Not all random numbers are created equal
October 25, 2009 11:30 PM   Subscribe

How do I get a controlled distribution of random numbers to fairly determine a start position.

In a sporting event, start position is decided based on the last digit of your registration number. Each week, random numbers are drawn to decide the start order. For example, the random draw order for a single week is 4, 0, 3, 5, 1, 8, 7, 9, 6, 2. So everyone with a number ending in 4 starts first. Everyone with a number ending in 0 starts second. And so on. The next week the draw order is again random.

While this works, the distribution of of numbers can end up being unfair (one particular number can be "lucky" or "unlucky" for many weeks). Statistically, how would one generate a set of "random" start orders so that the value of each registration number was roughly equal over the course of a season (for ease of calculation, let's say 10 weeks).

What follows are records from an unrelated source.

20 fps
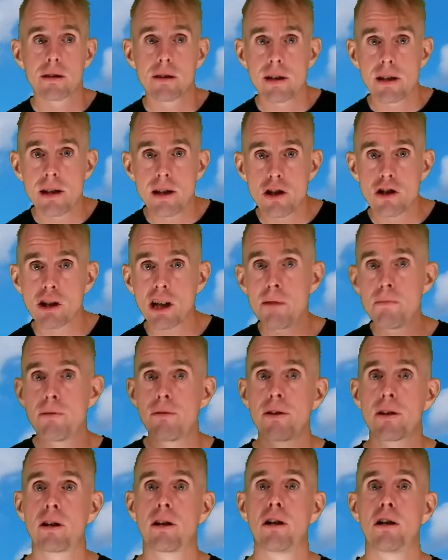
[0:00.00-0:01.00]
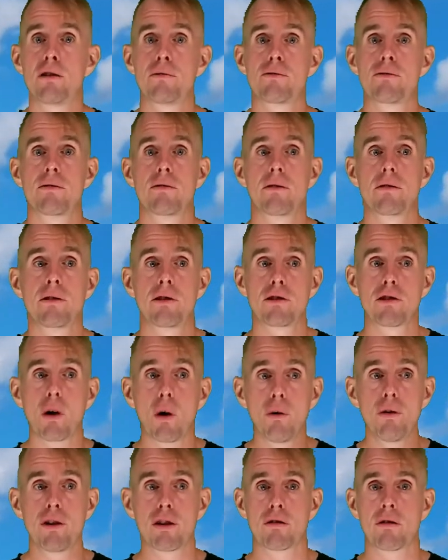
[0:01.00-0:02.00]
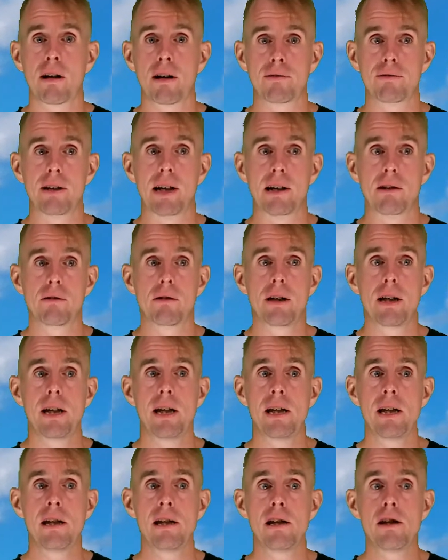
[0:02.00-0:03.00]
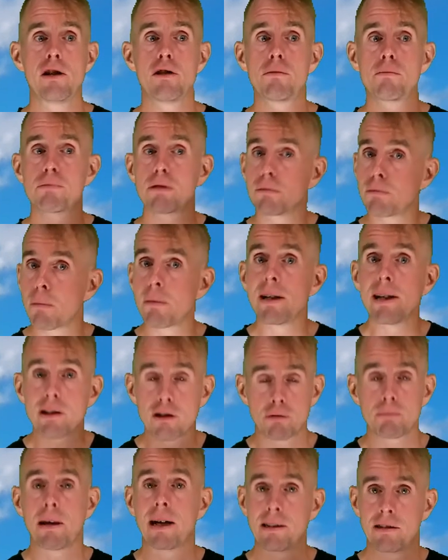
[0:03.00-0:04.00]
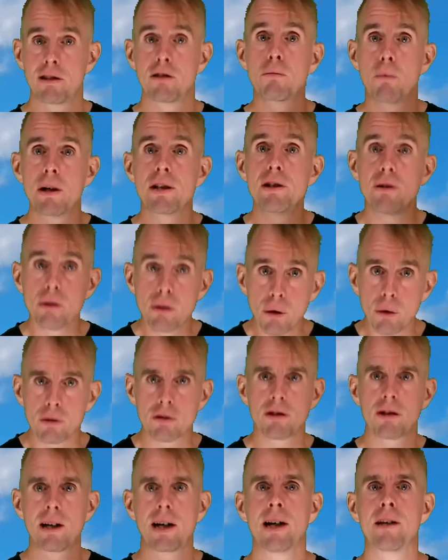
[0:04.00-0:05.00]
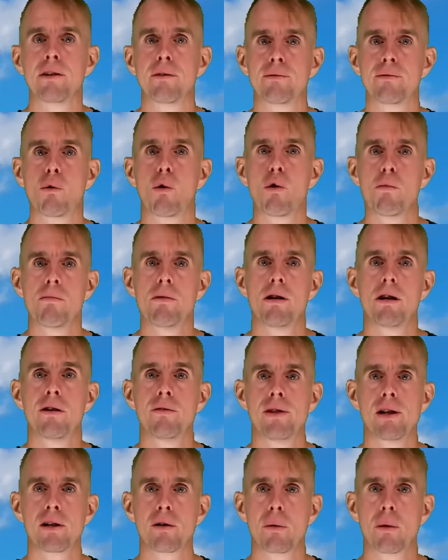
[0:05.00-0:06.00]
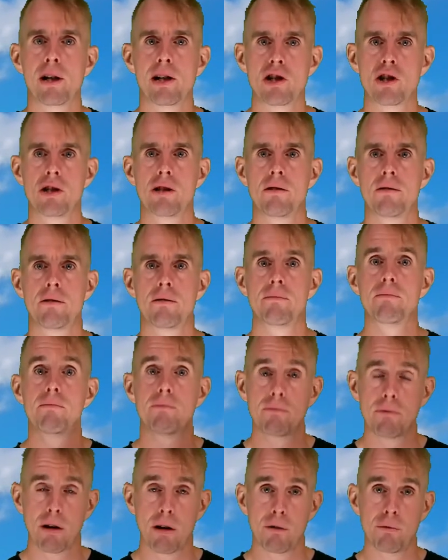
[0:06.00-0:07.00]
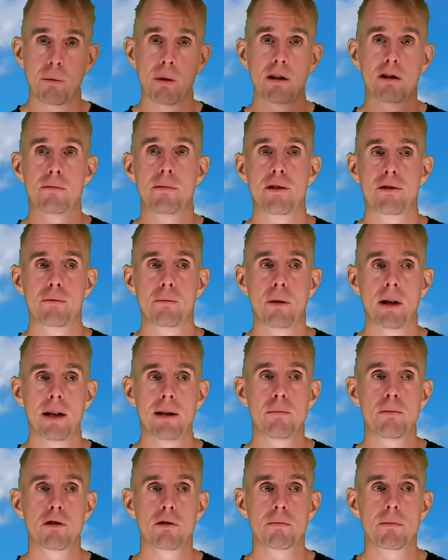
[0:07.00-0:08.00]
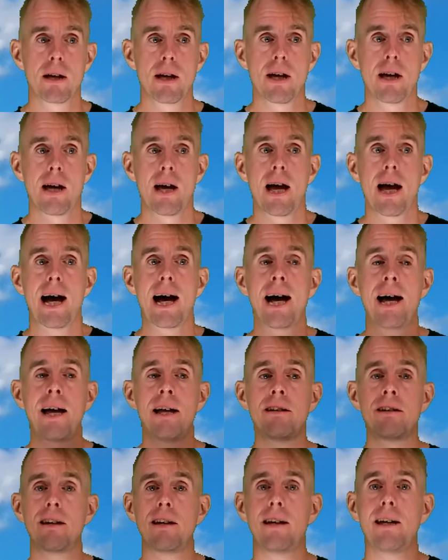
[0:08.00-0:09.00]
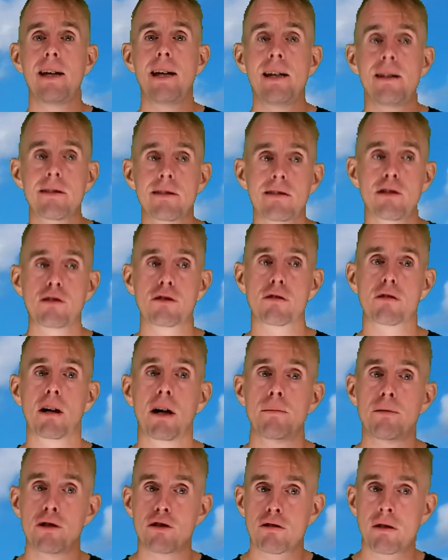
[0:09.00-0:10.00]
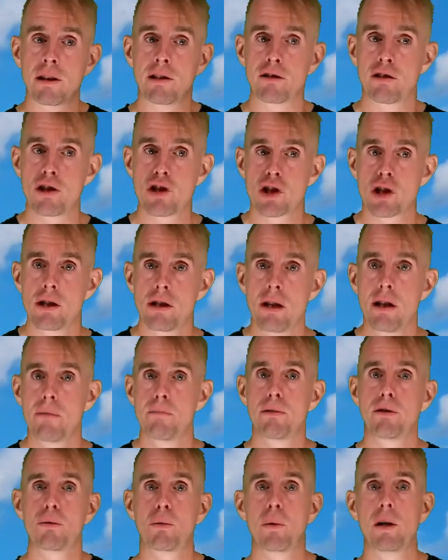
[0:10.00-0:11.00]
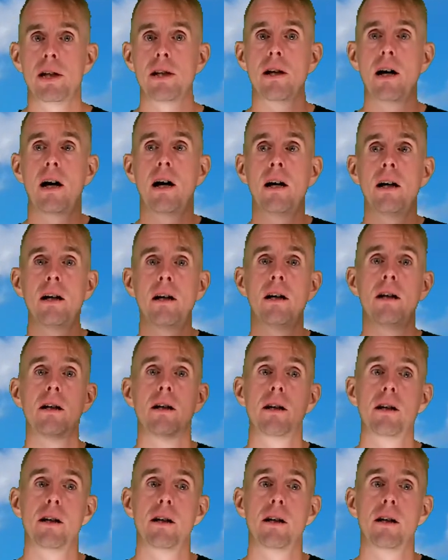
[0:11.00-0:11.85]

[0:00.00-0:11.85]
The shape of the curve that's on the graph now is probably expected when you looked at the form of the equation of Wildemuth and Williams, and it describes a transition between our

I don't know anything about math or statistics, so my description of this situation probably uses lots of words incorrectly. I'd google this, but I don't even know how to start.

Basically, is it possible for value of all of the numbers to even out. But in a random order. So, for example, that 0's aren't always going after 4's. And one group doesn't always start in the middle.
posted by monkeystronghold to Education (21 answers total)
 
As you've just found out, random numbers are only fair when the number of random numbers generated is large compared to the number of possibilities. If fairness is what you're after, you need to reduce your randomness, or increase the number of weeks you're evaluating fairness over. In fact, given N possible starting positions for N events, complete fairness is not even possible.

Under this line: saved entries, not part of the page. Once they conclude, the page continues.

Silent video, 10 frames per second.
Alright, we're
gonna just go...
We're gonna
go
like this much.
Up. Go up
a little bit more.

For 10 positions and events, you won't do better than round-robin position allocation, where you run the first event with starting order 0, 1, 2, 3, 4, 5, 6, 7, 8, 9; second event with 1, 2, 3, 4, 5, 6, 7, 8, 9, 0; third with 2, 3, 4, 5, 6, 7, 8, 9, 0, 1 and so on until 9, 0, 1, 2, 3, 4, 5, 6, 7, 8. That gives everybody a chance at starting first, but it does mean that people with a number ending in N will start before people with a number ending in N+1 in nine out of ten events. Whether that's adequately counterbalanced by the fact that in the one out of ten events where that start order is reversed it's way reversed will, I'm sure, cause loads of debate.

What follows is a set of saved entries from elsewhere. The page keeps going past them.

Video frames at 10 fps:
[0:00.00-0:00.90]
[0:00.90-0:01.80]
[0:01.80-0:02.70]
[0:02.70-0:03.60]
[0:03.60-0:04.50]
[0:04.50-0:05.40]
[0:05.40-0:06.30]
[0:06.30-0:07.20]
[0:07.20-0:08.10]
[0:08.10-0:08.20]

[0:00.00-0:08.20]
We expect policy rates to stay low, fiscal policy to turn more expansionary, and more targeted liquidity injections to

You can probably improve the perceived fairness of round-robin by using all ten cyclic permutations of a random draw, rather than those of a sequential numbering. So your first event could go 4, 0, 3, 5, 1, 8, 7, 9, 6, 2; your second 0, 3, 5, 1, 8, 7, 9, 6, 2, 4 and so on until 2, 4, 0, 3, 5, 1, 8, 7, 9, 6. Base the next season on a different initial draw, and hopefully your participants will never catch on :-)
posted by flabdablet at 12:47 AM on October 26, 2009


We'd like each digit to get each starting position exactly once over the course of the races, right? So we could just let each one start the race in order:

[[0, 1, 2, 3, 4, 5, 6, 7, 8, 9],
[1, 2, 3, 4, 5, 6, 7, 8, 9, 0],
[2, 3, 4, 5, 6, 7, 8, 9, 0, 1],
[3, 4, 5, 6, 7, 8, 9, 0, 1, 2],
[4, 5, 6, 7, 8, 9, 0, 1, 2, 3],
[5, 6, 7, 8, 9, 0, 1, 2, 3, 4],
[6, 7, 8, 9, 0, 1, 2, 3, 4, 5],
[7, 8, 9, 0, 1, 2, 3, 4, 5, 6],
[8, 9, 0, 1, 2, 3, 4, 5, 6, 7],
[9, 0, 1, 2, 3, 4, 5, 6, 7, 8]]

That's totally fair, but boring. 3 always follows 2 always follows 1. Let's mix things up by scrambling the columns. By moving a whole column at a time, we're maintaining the fairness. Each digit still gets one chance in each starting position, but in a random order:

[[5, 6, 2, 9, 4, 8, 0, 7, 1, 3],
[6, 7, 3, 0, 5, 9, 1, 8, 2, 4],
[7, 8, 4, 1, 6, 0, 2, 9, 3, 5],
[8, 9, 5, 2, 7, 1, 3, 0, 4, 6],
[9, 0, 6, 3, 8, 2, 4, 1, 5, 7],
[0, 1, 7, 4, 9, 3, 5, 2, 6, 8],
[1, 2, 8, 5, 0, 4, 6, 3, 7, 9],
[2, 3, 9, 6, 1, 5, 7, 4, 8, 0],
[3, 4, 0, 7, 2, 6, 8, 5, 9, 1],
[4, 5, 1, 8, 3, 7, 9, 6, 0, 2]]

Ah, but this is still a bit too predictable. If I know that position 5 went first last time, I know that position 6 will go first next time. Let's mix things up by scrambling the rows. Again, we're maintaining the fairness by moving a whole row at a time:

[[2, 3, 9, 6, 1, 5, 7, 4, 8, 0],
[6, 7, 3, 0, 5, 9, 1, 8, 2, 4],
[4, 5, 1, 8, 3, 7, 9, 6, 0, 2],
[8, 9, 5, 2, 7, 1, 3, 0, 4, 6],
[1, 2, 8, 5, 0, 4, 6, 3, 7, 9],
[5, 6, 2, 9, 4, 8, 0, 7, 1, 3],
[0, 1, 7, 4, 9, 3, 5, 2, 6, 8],
[3, 4, 0, 7, 2, 6, 8, 5, 9, 1],
[7, 8, 4, 1, 6, 0, 2, 9, 3, 5],
[9, 0, 6, 3, 8, 2, 4, 1, 5, 7]]

Each digit appears once in each row and each column, so this is still fair, but it's pretty random.
posted by aneel at 1:25 AM on October 26, 2009


Best answer: Here's some python code that generates these matrices, in case that would be useful:

import random

# build fair matrix
first = range(10)
races = [[(f + i) % 10 for f in first] for i in range(10)]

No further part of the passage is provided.